===== RECORDS TO PROCESS =====
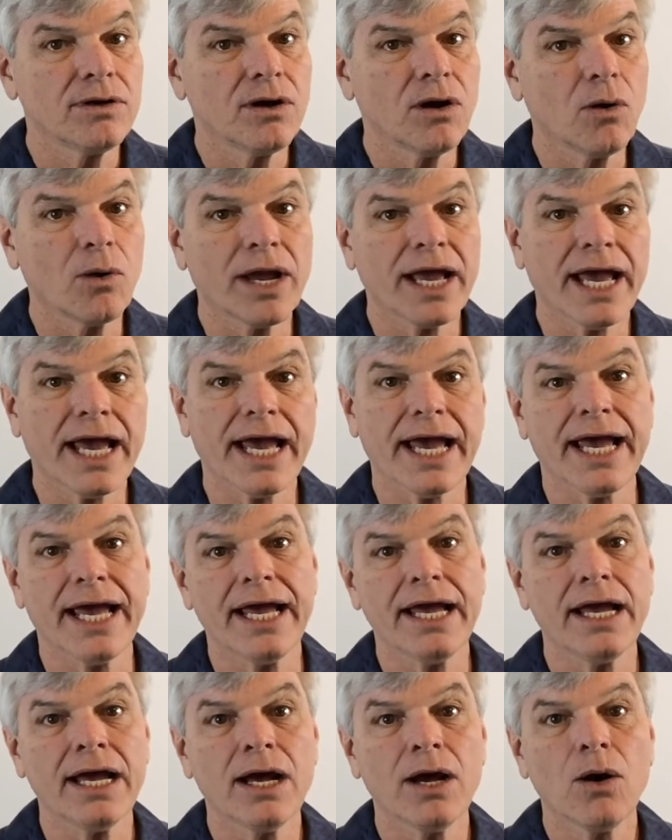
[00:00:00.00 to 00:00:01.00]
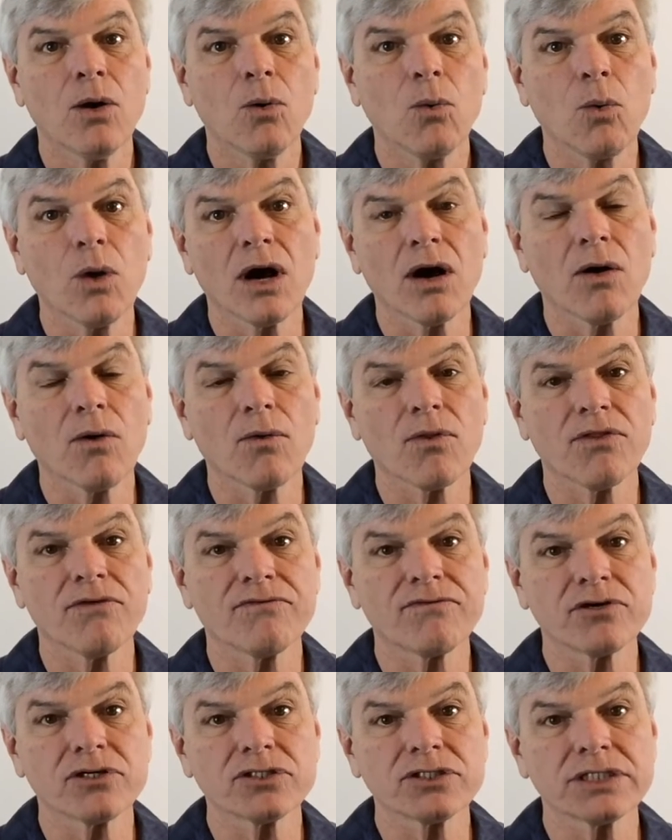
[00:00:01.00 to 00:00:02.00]
Okay, well, the
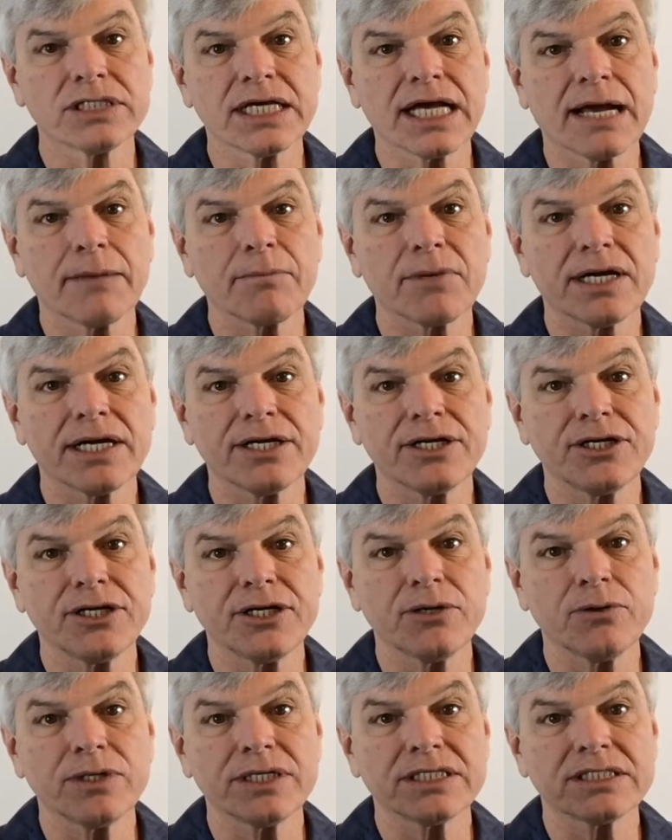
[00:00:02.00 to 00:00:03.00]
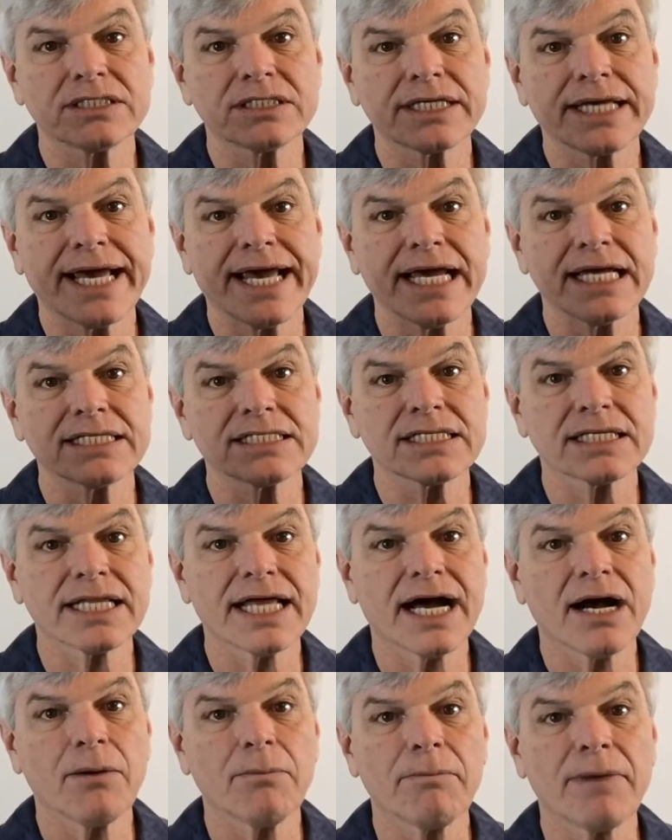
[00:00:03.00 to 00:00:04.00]
first thing I'm going to do is cancel
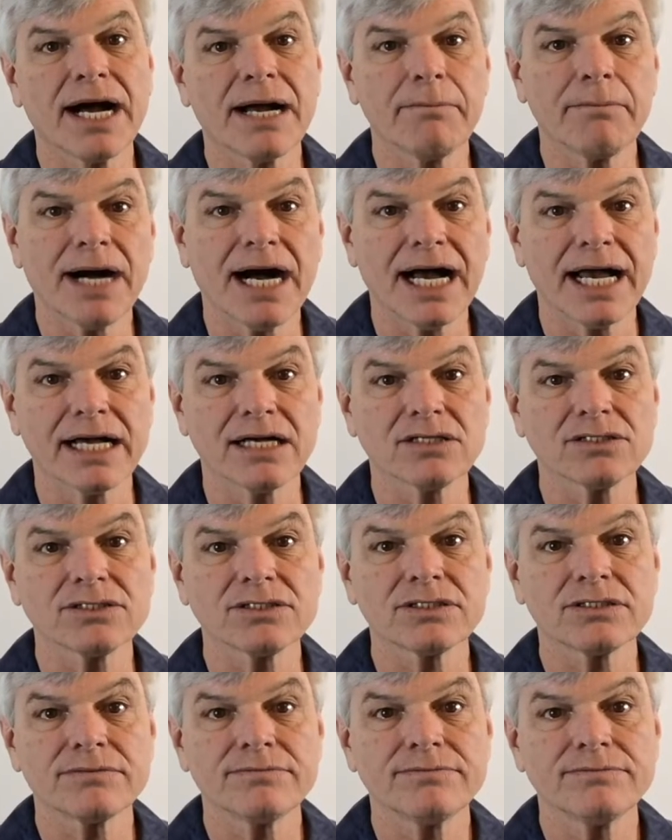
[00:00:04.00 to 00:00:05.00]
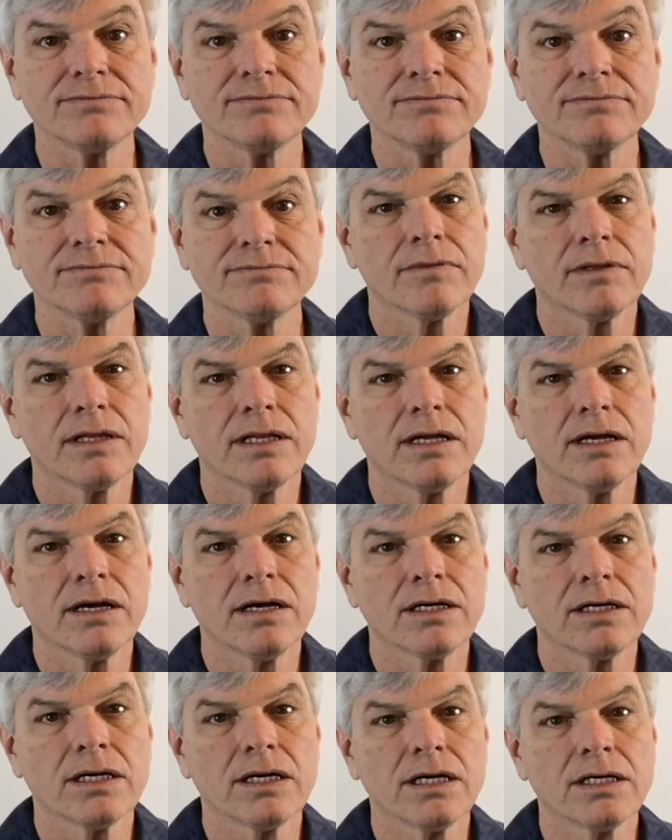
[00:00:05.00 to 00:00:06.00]
out my miles.
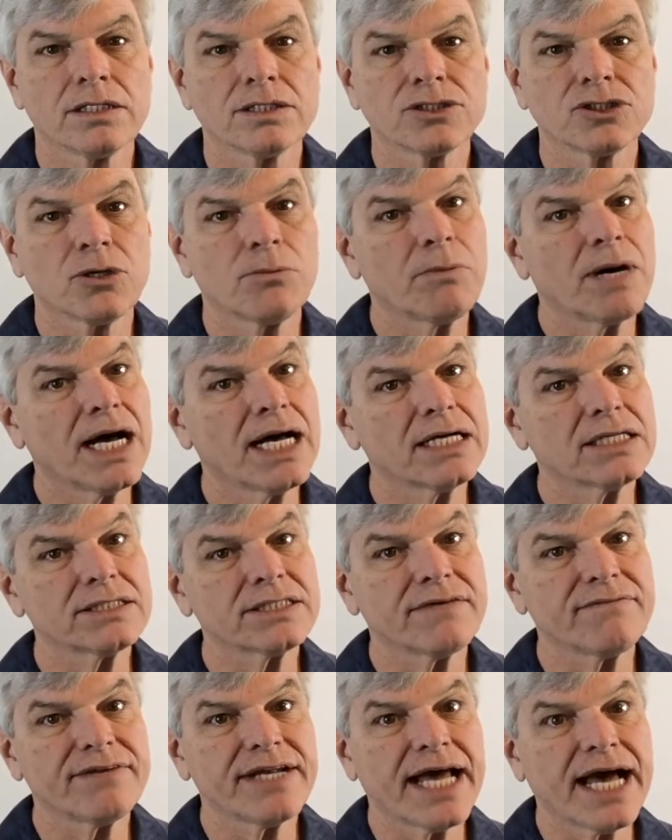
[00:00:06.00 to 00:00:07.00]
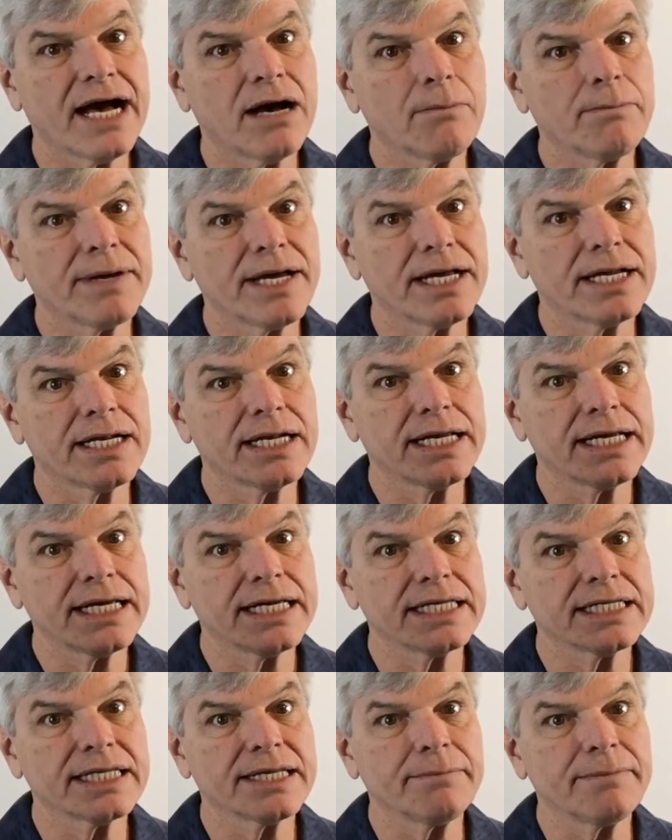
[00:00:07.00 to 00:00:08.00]
So miles have now been
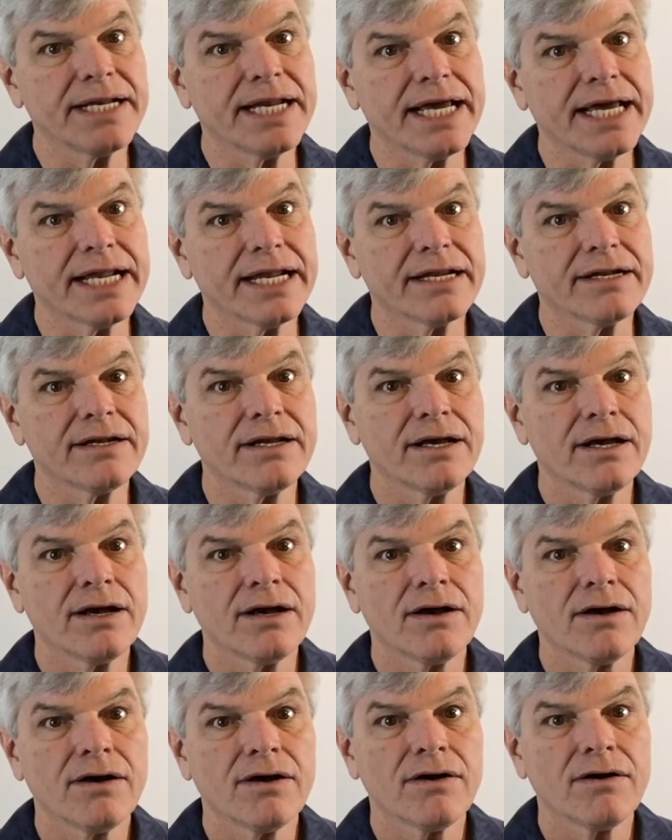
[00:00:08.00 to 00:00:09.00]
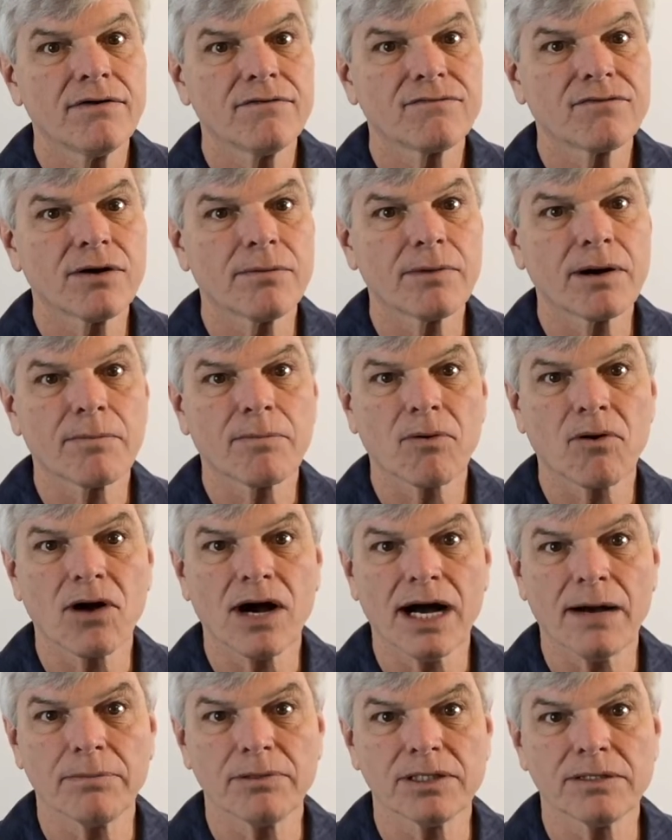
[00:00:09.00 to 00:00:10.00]
eliminated from our
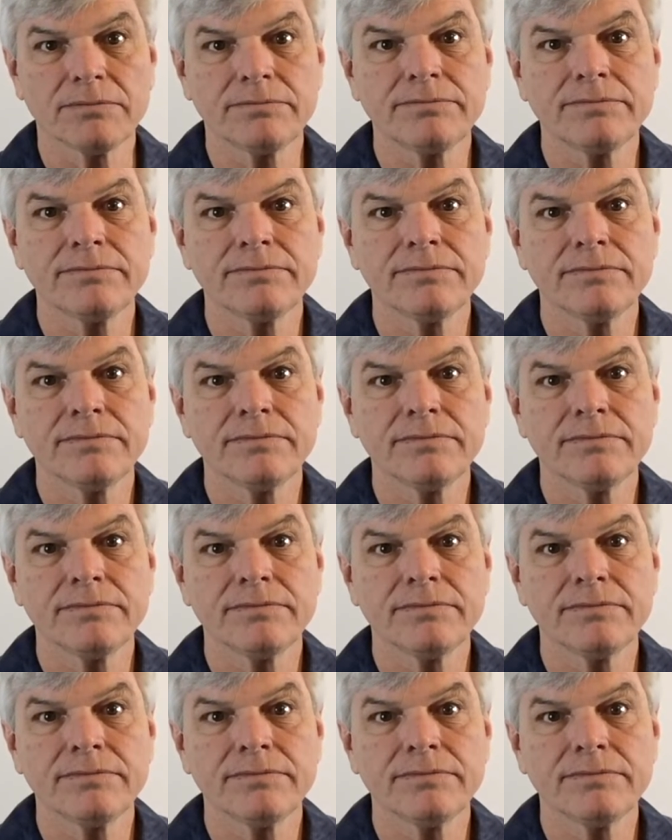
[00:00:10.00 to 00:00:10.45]
problem.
=====
Although the records contain pictures, transcribe only their text, exactly as written.

TASK SOLUTION:
[00:00:00.00 to 00:00:01.00]
[00:00:01.00 to 00:00:02.00]
Okay, well, the
[00:00:02.00 to 00:00:03.00]
[00:00:03.00 to 00:00:04.00]
first thing I'm going to do is cancel
[00:00:04.00 to 00:00:05.00]
[00:00:05.00 to 00:00:06.00]
out my miles.
[00:00:06.00 to 00:00:07.00]
[00:00:07.00 to 00:00:08.00]
So miles have now been
[00:00:08.00 to 00:00:09.00]
[00:00:09.00 to 00:00:10.00]
eliminated from our
[00:00:10.00 to 00:00:10.45]
problem.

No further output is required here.